The Washington Post also reported people frantically adding South Korean-made sunscreen to their online shopping carts, fearing that the price of these products will become too expensive after Trump’s tariffs kick in.
Additionally, on social media platform Reddit, South Korean-made sunscreen ranked high among netizens in a thread dedicated to “the beauty products worth buying now”, with some saying that they have stocked up on their “beloved” products just in case.
K-beauty set to become more exorbitant
But panic buying isn’t the only consequence of Trump’s looming tariffs. In the days since Trump announced his levies on imports, the cost of K-beauty products have also risen.
Korean-American skincare brand KraveBeauty, which sells products online in the US and in Sephora outlets, said in a TikTok video that, for the first time in its seven years of business, it may be forced to raise prices above the long-held $28 ceiling. “It’s not something that’s coming out of greed. It’s actually inevitable at this point,” said founder Liah Yoo to The Independent, adding that KraveBeauty was unlikely to be the only brand affected.
For the unaware, K-beauty has prided itself for its price point with many consumers calling it an ideal trifecta: a product that feels luxurious, seems effective, and is relatively affordable. However, the tariffs will put their appeal to test.

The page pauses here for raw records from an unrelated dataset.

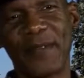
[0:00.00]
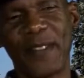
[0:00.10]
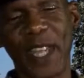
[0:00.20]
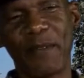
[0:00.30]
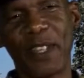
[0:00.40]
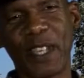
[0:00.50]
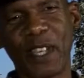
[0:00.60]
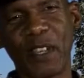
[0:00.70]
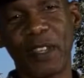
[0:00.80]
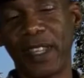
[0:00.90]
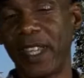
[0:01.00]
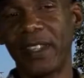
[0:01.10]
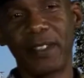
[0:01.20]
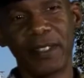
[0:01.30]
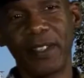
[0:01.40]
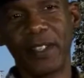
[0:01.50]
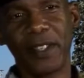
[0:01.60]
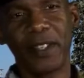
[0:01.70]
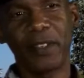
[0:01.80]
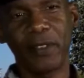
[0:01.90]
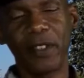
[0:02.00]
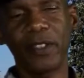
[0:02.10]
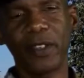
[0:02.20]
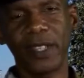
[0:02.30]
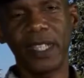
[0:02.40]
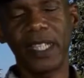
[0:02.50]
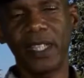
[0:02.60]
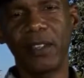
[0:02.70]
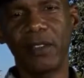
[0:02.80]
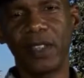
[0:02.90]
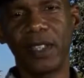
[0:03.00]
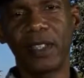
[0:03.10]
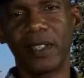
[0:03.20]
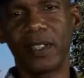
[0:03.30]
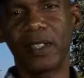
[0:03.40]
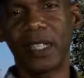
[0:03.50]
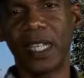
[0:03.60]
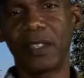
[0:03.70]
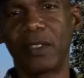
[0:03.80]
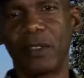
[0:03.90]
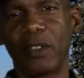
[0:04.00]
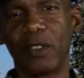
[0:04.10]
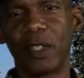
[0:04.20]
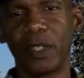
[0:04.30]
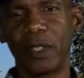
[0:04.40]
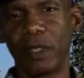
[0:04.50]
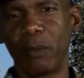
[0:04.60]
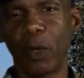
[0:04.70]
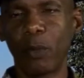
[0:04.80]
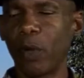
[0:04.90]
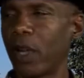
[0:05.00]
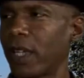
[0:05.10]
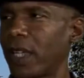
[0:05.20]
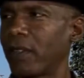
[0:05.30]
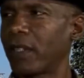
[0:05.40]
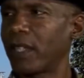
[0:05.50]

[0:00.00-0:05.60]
Maybe, hey, Crenshaw and King over there, the Merck Park area.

Smaller independent brands are likely to pass on the cost to customers if the tariffs do kick into effect. Global distributors like Yesstyle and Stylevana, popular for offering a wide variety of K-beauty products at affordable prices, are also expected to pass on higher costs to their customers. These platforms, which typically ship from warehouses in Hong Kong, and their customers, are bracing for prices to go up.
K-beauty’s market in the US
K-beauty, which is often described by its fans to be living in 2050, has a huge market in the United States. Data released by the US International Trade Commission shows that the US imported more than $7.5 billion in cosmetics in 2024. Of this, approximately $1.7 billion came from South Korea.
In fact, some K-beauty brands are now more popular in the US than in their home country. “Our biggest market is the US. We’re not really popular in Korea, I have to admit,” Sumin Lee, co-founder of Beauty of Joseon, said on the Glossy Beauty podcast last year.
One of the main reasons for K-beauty’s success in America is the continued focus on innovation. For instance, Aestura’s patented ceramide capsule claims to provide an 18-hour protective barrier by mimicking the skin’s natural lipids while brands like Medicube and Genabelle use topical ingredient PDRN (polydeoxyribonucleotide, which is derived from salmon DNA and used to promote cell repair, improve skin elasticity and accelerate wound healing).
Additionally, South Korea’s influence has grown the world over. K-dramas are gaining popularity on streaming platforms like Netflix, while K-pop stars and groups such as Yu Ji-min ‘Karina’ (from Aespa), Kim Seok-Jin ‘Jin’ (BTS), Lalisa Manobal ‘Lisa’ (Blackpink) and TWS are being tapped as global ambassadors by luxury houses including Gucci, Dior and Louis Vuitton. This phenomenon has unlocked brand purchasing power, as dedicated fans emulate their idols’ lifestyles.